• **WORK REQUEST**:
Wherever the string "frames" shows up in the material below, copy that line.

• **INFORMATION PROVIDED**:
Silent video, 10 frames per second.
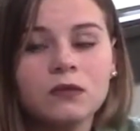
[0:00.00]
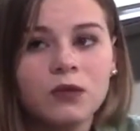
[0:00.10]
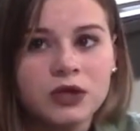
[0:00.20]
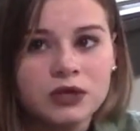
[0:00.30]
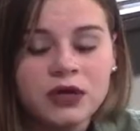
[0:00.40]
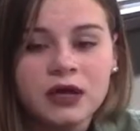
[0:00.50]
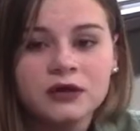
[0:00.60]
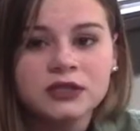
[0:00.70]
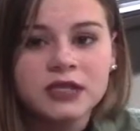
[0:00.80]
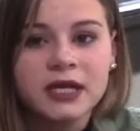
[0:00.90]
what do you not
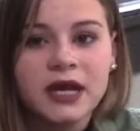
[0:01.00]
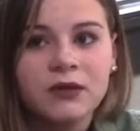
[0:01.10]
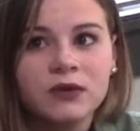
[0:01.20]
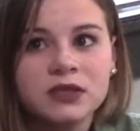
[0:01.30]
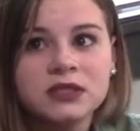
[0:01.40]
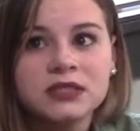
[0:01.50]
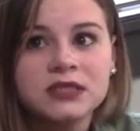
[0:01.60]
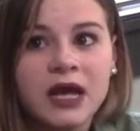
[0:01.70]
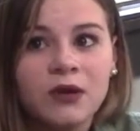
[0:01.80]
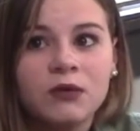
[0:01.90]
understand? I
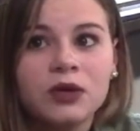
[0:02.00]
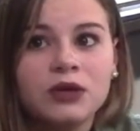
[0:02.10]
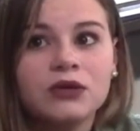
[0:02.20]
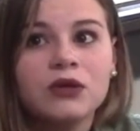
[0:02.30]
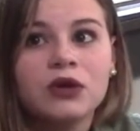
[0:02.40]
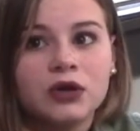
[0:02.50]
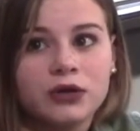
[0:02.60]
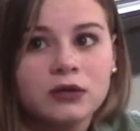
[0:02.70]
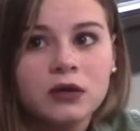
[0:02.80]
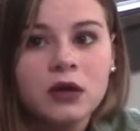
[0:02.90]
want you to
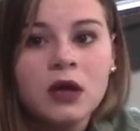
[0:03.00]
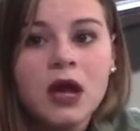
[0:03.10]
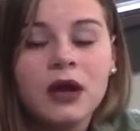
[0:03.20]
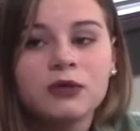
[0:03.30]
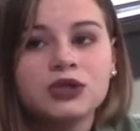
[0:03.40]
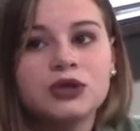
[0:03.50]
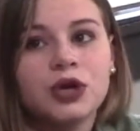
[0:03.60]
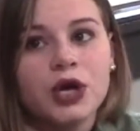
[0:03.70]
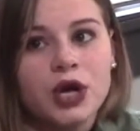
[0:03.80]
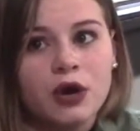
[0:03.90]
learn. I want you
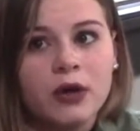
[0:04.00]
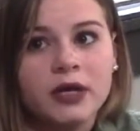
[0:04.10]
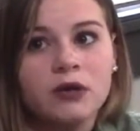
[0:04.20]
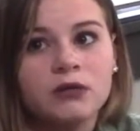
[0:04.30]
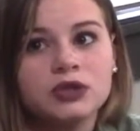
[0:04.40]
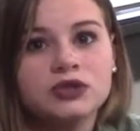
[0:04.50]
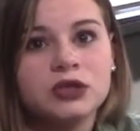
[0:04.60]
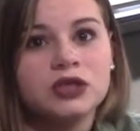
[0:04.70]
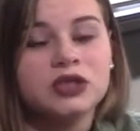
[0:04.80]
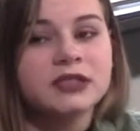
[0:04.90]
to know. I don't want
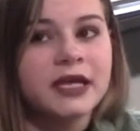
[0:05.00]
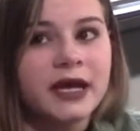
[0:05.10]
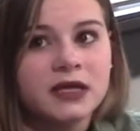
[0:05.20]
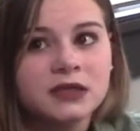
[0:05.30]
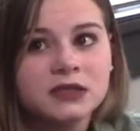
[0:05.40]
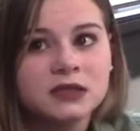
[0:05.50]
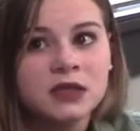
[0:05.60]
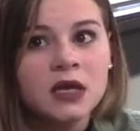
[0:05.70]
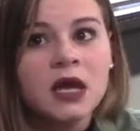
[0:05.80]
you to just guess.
--
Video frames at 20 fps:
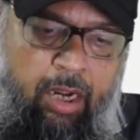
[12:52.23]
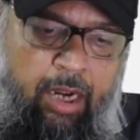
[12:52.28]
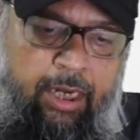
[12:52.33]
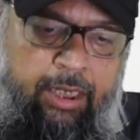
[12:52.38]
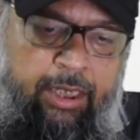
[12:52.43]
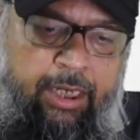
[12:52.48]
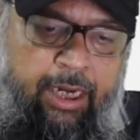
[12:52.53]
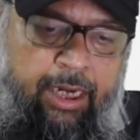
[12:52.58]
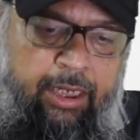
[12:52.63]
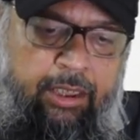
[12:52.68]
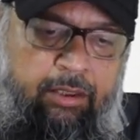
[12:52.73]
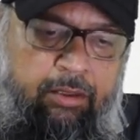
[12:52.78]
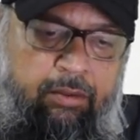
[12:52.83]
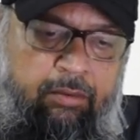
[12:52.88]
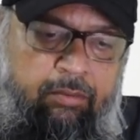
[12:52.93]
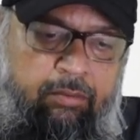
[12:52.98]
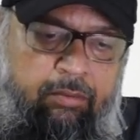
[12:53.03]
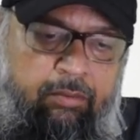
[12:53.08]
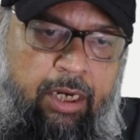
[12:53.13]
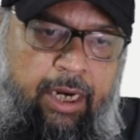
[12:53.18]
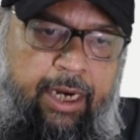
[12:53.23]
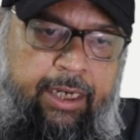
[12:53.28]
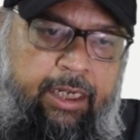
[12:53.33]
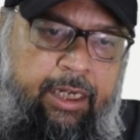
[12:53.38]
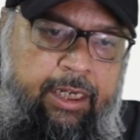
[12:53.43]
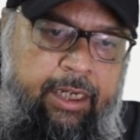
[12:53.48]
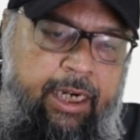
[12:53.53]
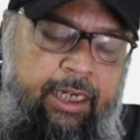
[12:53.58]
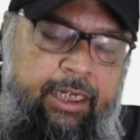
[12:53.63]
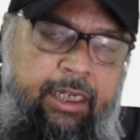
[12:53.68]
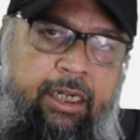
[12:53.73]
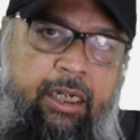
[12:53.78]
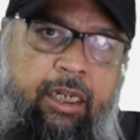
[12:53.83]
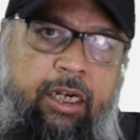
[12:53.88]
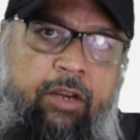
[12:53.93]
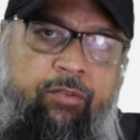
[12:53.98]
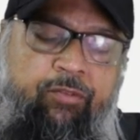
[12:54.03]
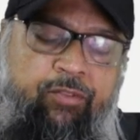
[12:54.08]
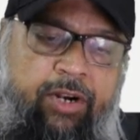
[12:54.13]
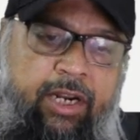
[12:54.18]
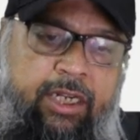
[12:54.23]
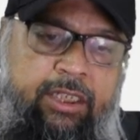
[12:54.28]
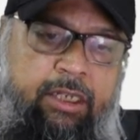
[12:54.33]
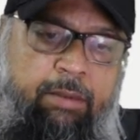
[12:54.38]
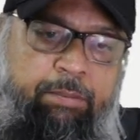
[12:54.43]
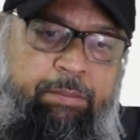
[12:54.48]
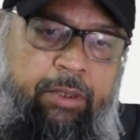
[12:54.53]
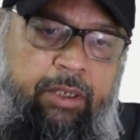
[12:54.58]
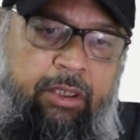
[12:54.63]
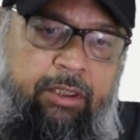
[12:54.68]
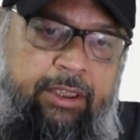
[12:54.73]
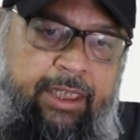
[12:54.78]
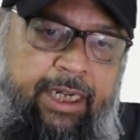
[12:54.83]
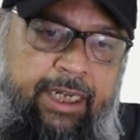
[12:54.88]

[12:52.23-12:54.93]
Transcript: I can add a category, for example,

• **TASK ANSWER**:
Silent video, 10 frames per second.
Video frames at 20 fps:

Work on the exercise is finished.